Results & discussion

Biomarker identification

The implementation of this approach using urinary samples from a human intervention trial investigating TeA has been published before⁴⁹. In brief, following a single-dose intake, the average cumulative urinary excretion of TeA was 0.39 ± 0.22 over 13 hours. Following untargeted and suspect screening analyses, established OPLS-DA models effectively distinguished between intervention and control groups (accuracy: 0.88 for HESI+, 0.85 for HESI-), indicating TeA exposure significantly impacted metabolic pathways.
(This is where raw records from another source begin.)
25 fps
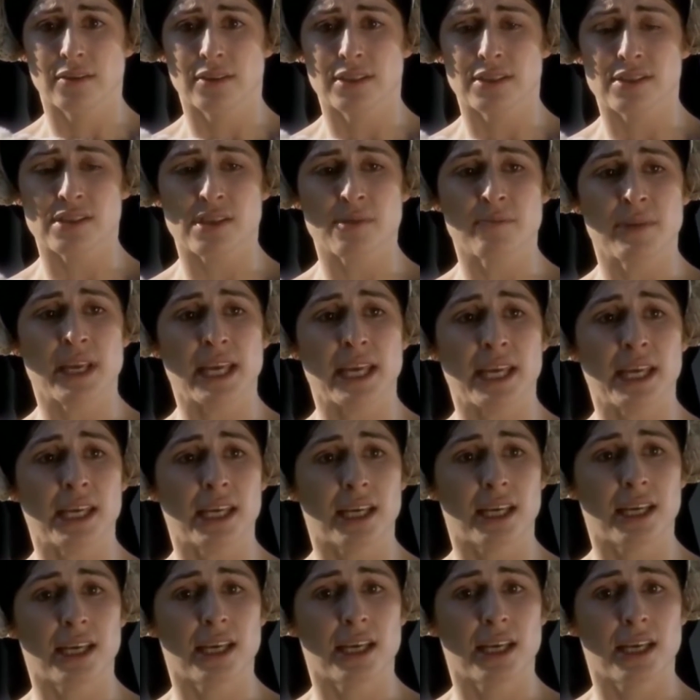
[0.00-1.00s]
To me,
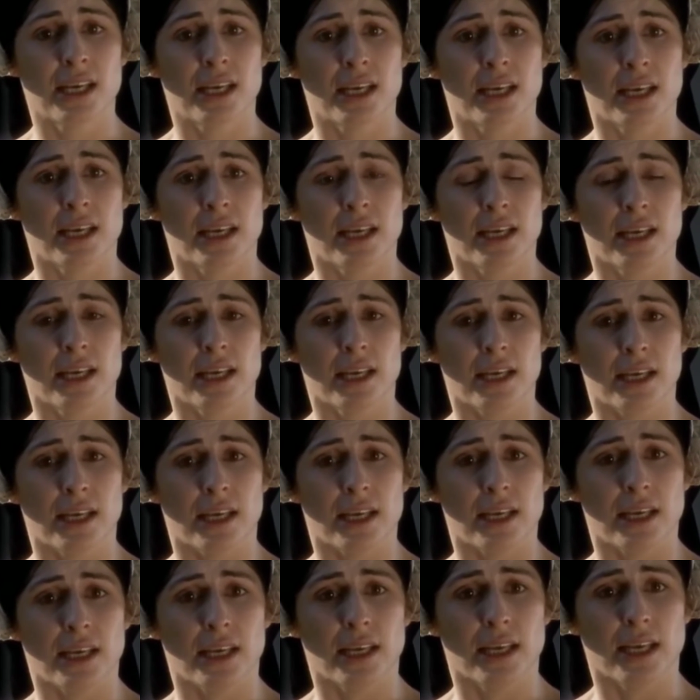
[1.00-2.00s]

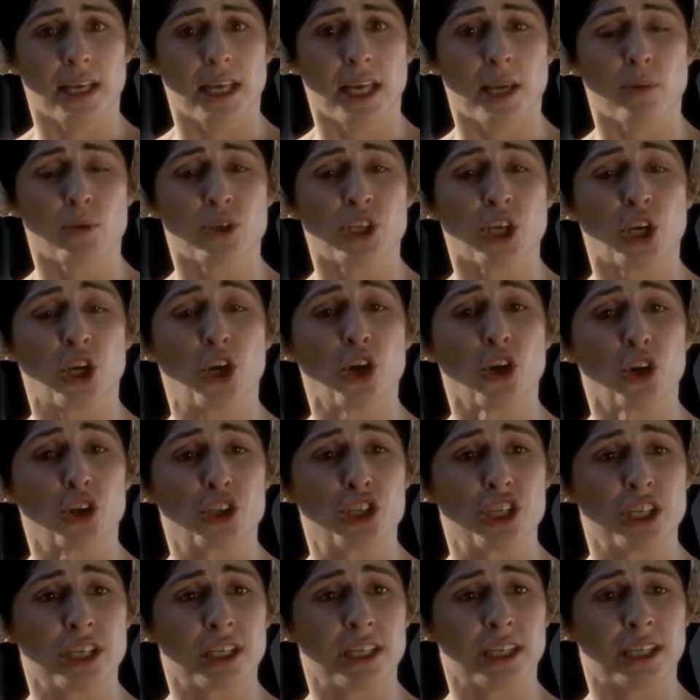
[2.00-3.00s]
he was a
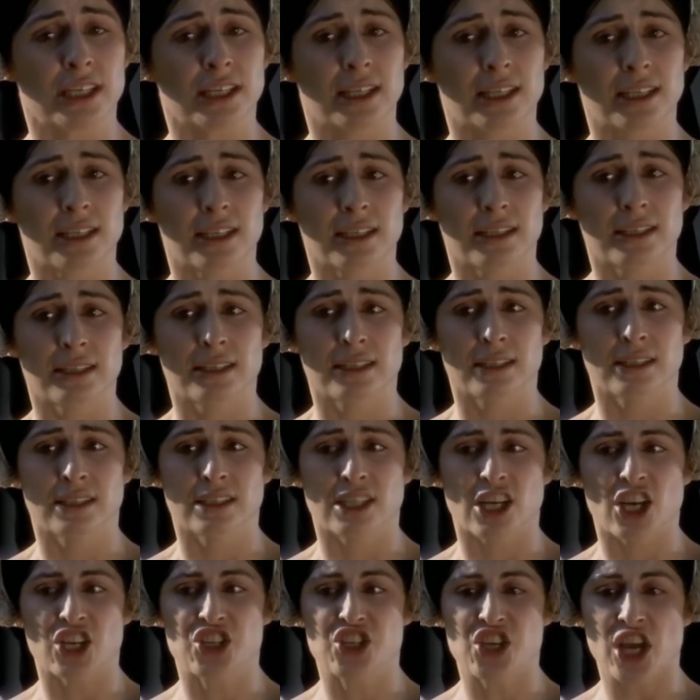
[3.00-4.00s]
good,
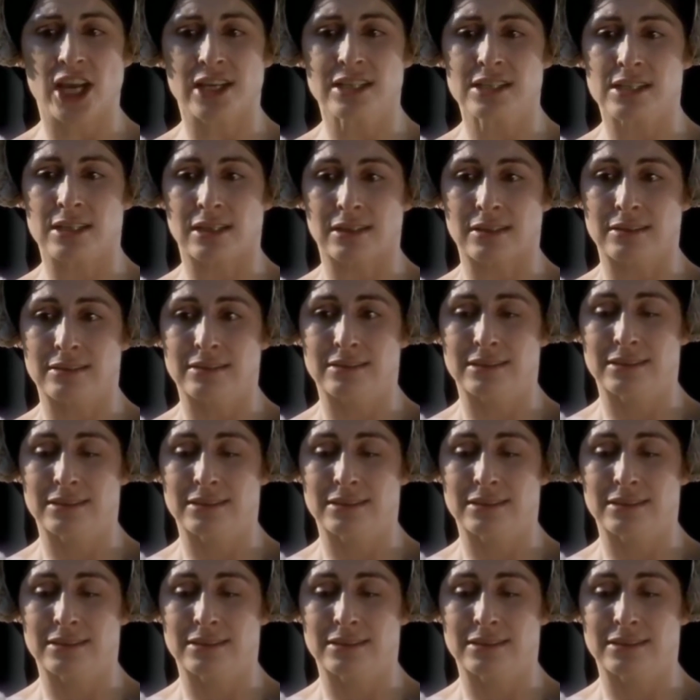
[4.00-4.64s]
a gentle,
A total of 122 potential biomarkers were identified, with in silico predictions suggesting 9 possible TeA metabolites including oxidized, N-alkylated, desaturated, glucuronidated, and sulfonated forms, confirming both phase I and phase II metabolism⁴⁹.

Biomarker selection and validation

In the current work, ML and MDA models were applied to the data obtained by Vidal et al. (2018)¹⁸ to define the best biomarker of exposure to DON. Benchmarking comparisons of several classification and regression ML models were tested to evaluate different learning algorithms. The classification task involved the discrimination of control from DON volunteers by taking into account the urinary concentration levels of DON, DON-3-GlcA, and DON-15-GlcA monitored over multiple time points. On the other hand, the regression task focused on evaluating the correlation of DON, DON-3-GlcA, and DON-15-GlcA with the DON (or placebo) dose provided to the different volunteers. The classification benchmark provided satisfactory results in terms of accuracy, mean misclassification error, sensitivity, and accuracy for several ML models. The metrics’ results for the classification benchmark are graphically shown in Figure 3.

Fig. 3

Bar plots showing the accuracy, mean misclassification error, sensitivity, and specificity values of the classification benchmark comparing deoxynivalenol (DON) volunteers versus control volunteers. The models tested were k-Nearest Neighbors (k-NN), Linear Discriminant Analysis (LDA) and Partial Least Squares – Discriminant Analysis (PLS-DA), Naïve Bayes (NB), Support Vector Machine (SVM), Decision Trees (DT), Random Forests (RF), and eXtreme Gradient Boosting (XGBoost).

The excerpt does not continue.